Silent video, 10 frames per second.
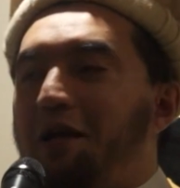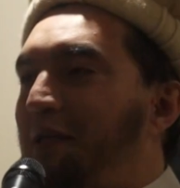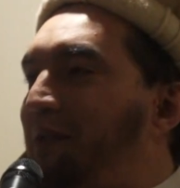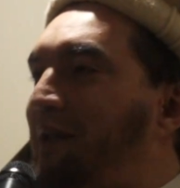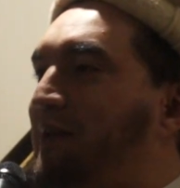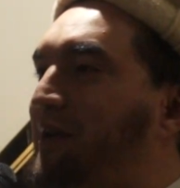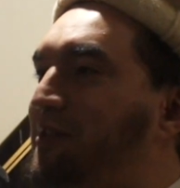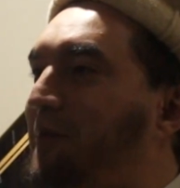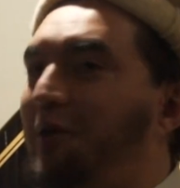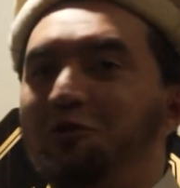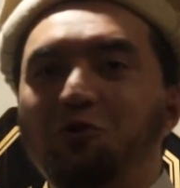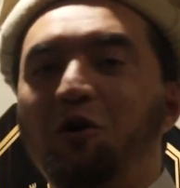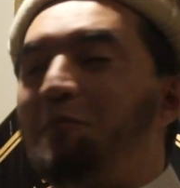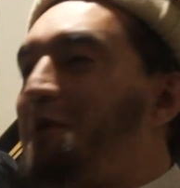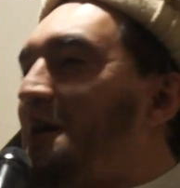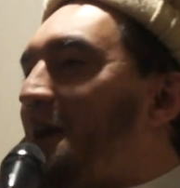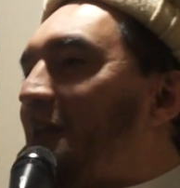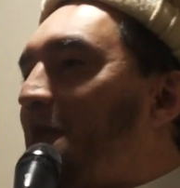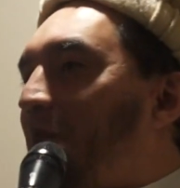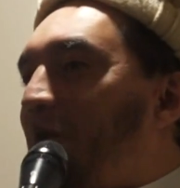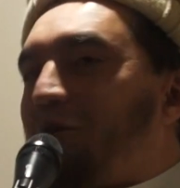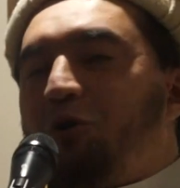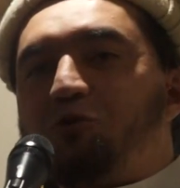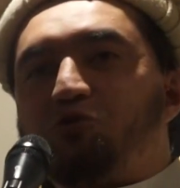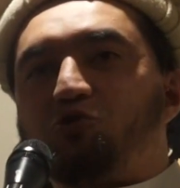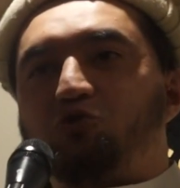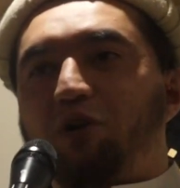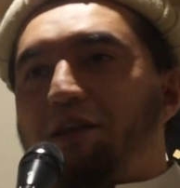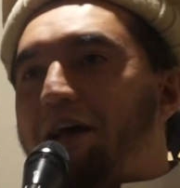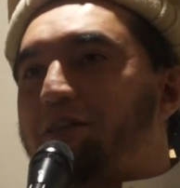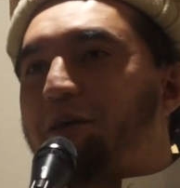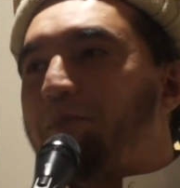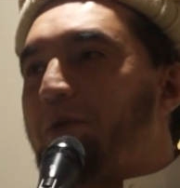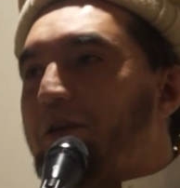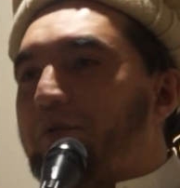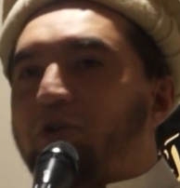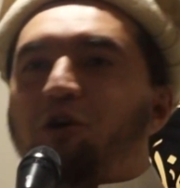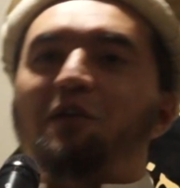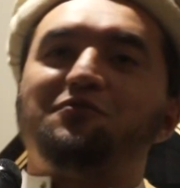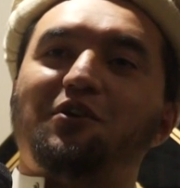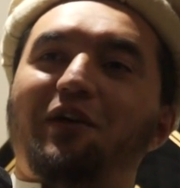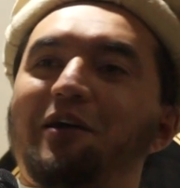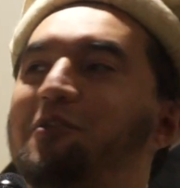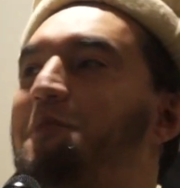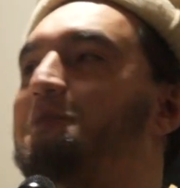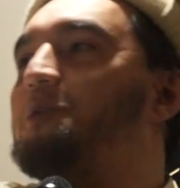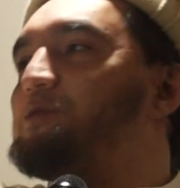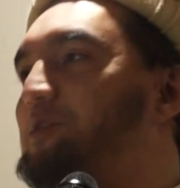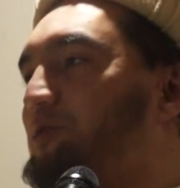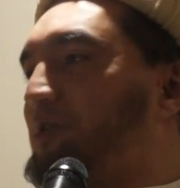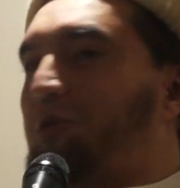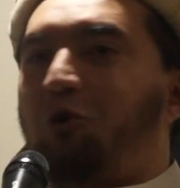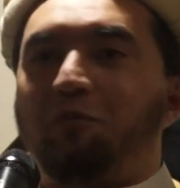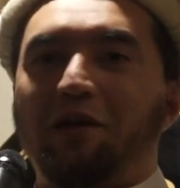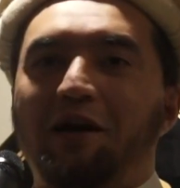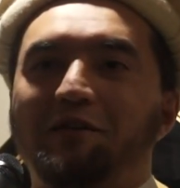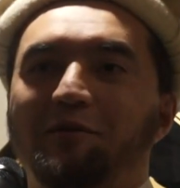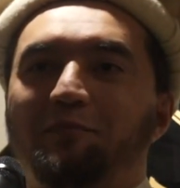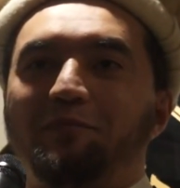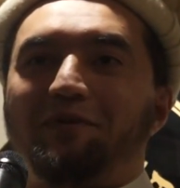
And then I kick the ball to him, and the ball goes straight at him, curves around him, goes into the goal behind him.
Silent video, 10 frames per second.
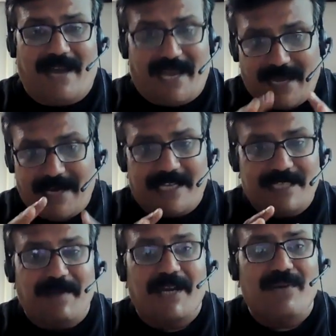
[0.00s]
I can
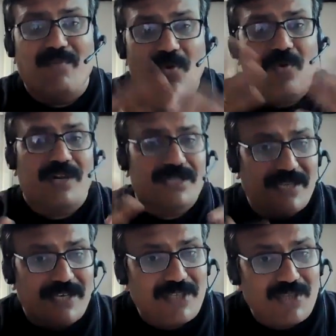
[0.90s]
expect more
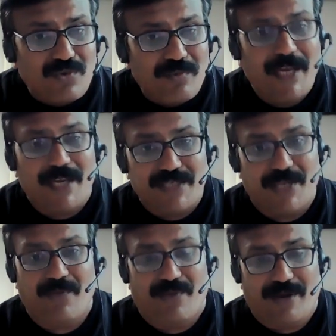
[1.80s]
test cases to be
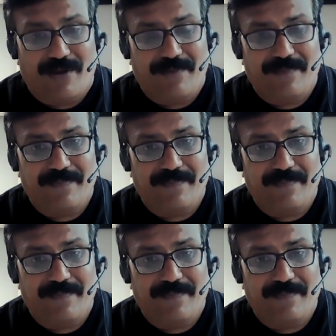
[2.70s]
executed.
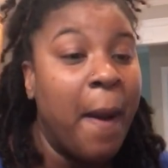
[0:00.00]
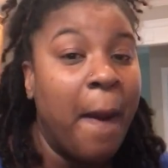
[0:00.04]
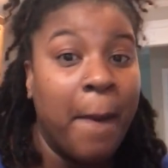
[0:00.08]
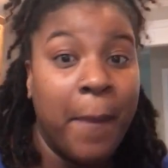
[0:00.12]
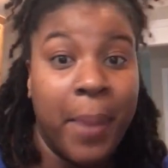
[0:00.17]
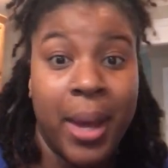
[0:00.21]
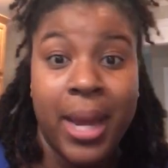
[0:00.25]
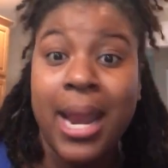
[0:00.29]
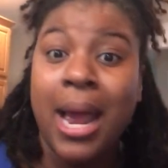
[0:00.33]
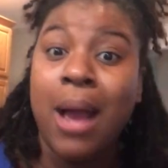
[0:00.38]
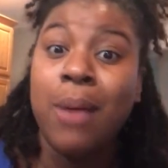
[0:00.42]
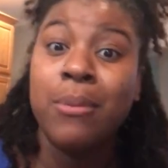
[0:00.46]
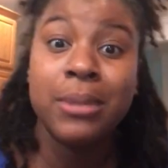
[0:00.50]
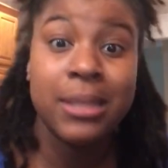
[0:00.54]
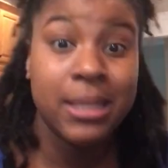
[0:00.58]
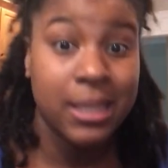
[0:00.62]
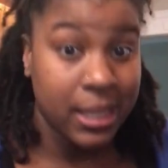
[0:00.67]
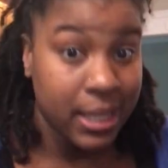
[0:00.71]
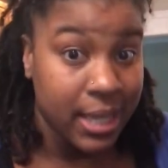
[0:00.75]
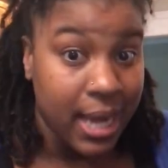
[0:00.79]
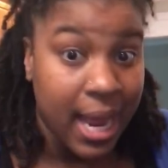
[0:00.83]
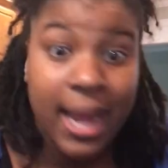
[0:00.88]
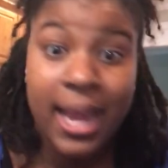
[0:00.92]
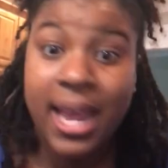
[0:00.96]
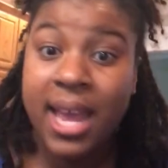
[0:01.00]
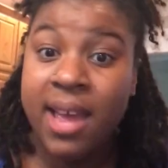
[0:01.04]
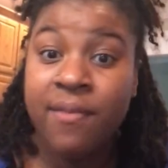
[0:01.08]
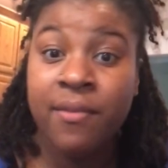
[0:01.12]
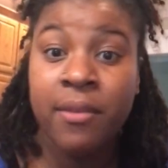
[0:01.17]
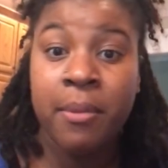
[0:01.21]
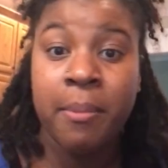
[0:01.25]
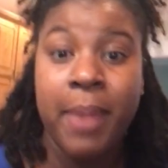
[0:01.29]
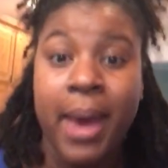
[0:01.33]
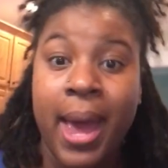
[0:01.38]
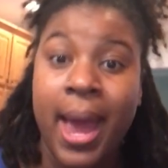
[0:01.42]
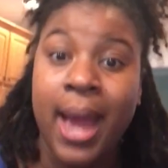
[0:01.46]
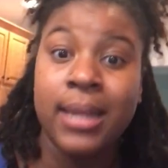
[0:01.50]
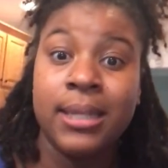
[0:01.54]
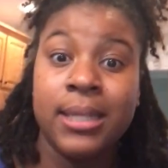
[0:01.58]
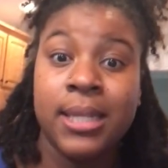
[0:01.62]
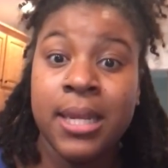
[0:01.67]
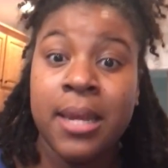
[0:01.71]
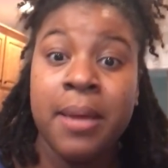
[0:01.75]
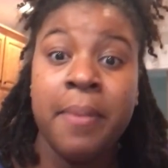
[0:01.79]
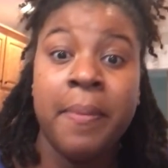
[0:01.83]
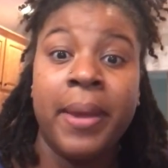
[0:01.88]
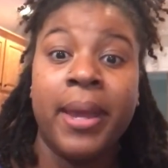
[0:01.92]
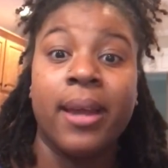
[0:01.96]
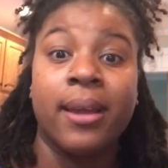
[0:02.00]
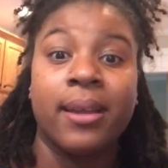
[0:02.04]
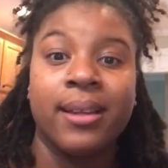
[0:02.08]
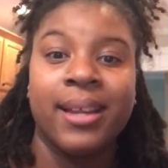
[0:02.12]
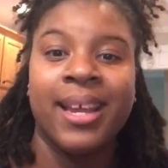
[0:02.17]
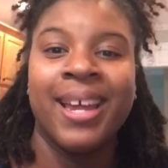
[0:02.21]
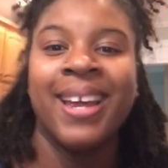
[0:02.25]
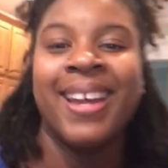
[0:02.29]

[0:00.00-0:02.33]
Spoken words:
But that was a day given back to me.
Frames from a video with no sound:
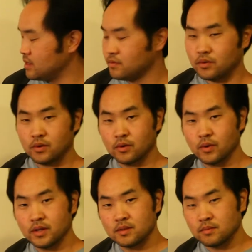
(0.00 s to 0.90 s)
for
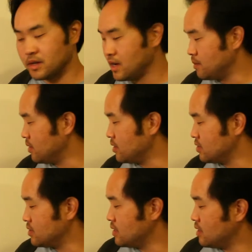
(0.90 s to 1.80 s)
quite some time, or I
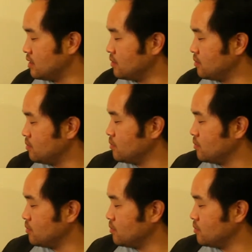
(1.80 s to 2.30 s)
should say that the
* * * * * * * * *
# TASK INSTRUCTIONS
Exclude the pictures and repeat the entries word for word.

# ANSWER AREA
Silent video, 10 frames per second.
And then I kick the ball to him, and the ball goes straight at him, curves around him, goes into the goal behind him.
Silent video, 10 frames per second.
[0.00s]
I can
[0.90s]
expect more
[1.80s]
test cases to be
[2.70s]
executed.
[0:00.00]
[0:00.04]
[0:00.08]
[0:00.12]
[0:00.17]
[0:00.21]
[0:00.25]
[0:00.29]
[0:00.33]
[0:00.38]
[0:00.42]
[0:00.46]
[0:00.50]
[0:00.54]
[0:00.58]
[0:00.62]
[0:00.67]
[0:00.71]
[0:00.75]
[0:00.79]
[0:00.83]
[0:00.88]
[0:00.92]
[0:00.96]
[0:01.00]
[0:01.04]
[0:01.08]
[0:01.12]
[0:01.17]
[0:01.21]
[0:01.25]
[0:01.29]
[0:01.33]
[0:01.38]
[0:01.42]
[0:01.46]
[0:01.50]
[0:01.54]
[0:01.58]
[0:01.62]
[0:01.67]
[0:01.71]
[0:01.75]
[0:01.79]
[0:01.83]
[0:01.88]
[0:01.92]
[0:01.96]
[0:02.00]
[0:02.04]
[0:02.08]
[0:02.12]
[0:02.17]
[0:02.21]
[0:02.25]
[0:02.29]

[0:00.00-0:02.33]
Spoken words:
But that was a day given back to me.
Frames from a video with no sound:
(0.00 s to 0.90 s)
for
(0.90 s to 1.80 s)
quite some time, or I
(1.80 s to 2.30 s)
should say that the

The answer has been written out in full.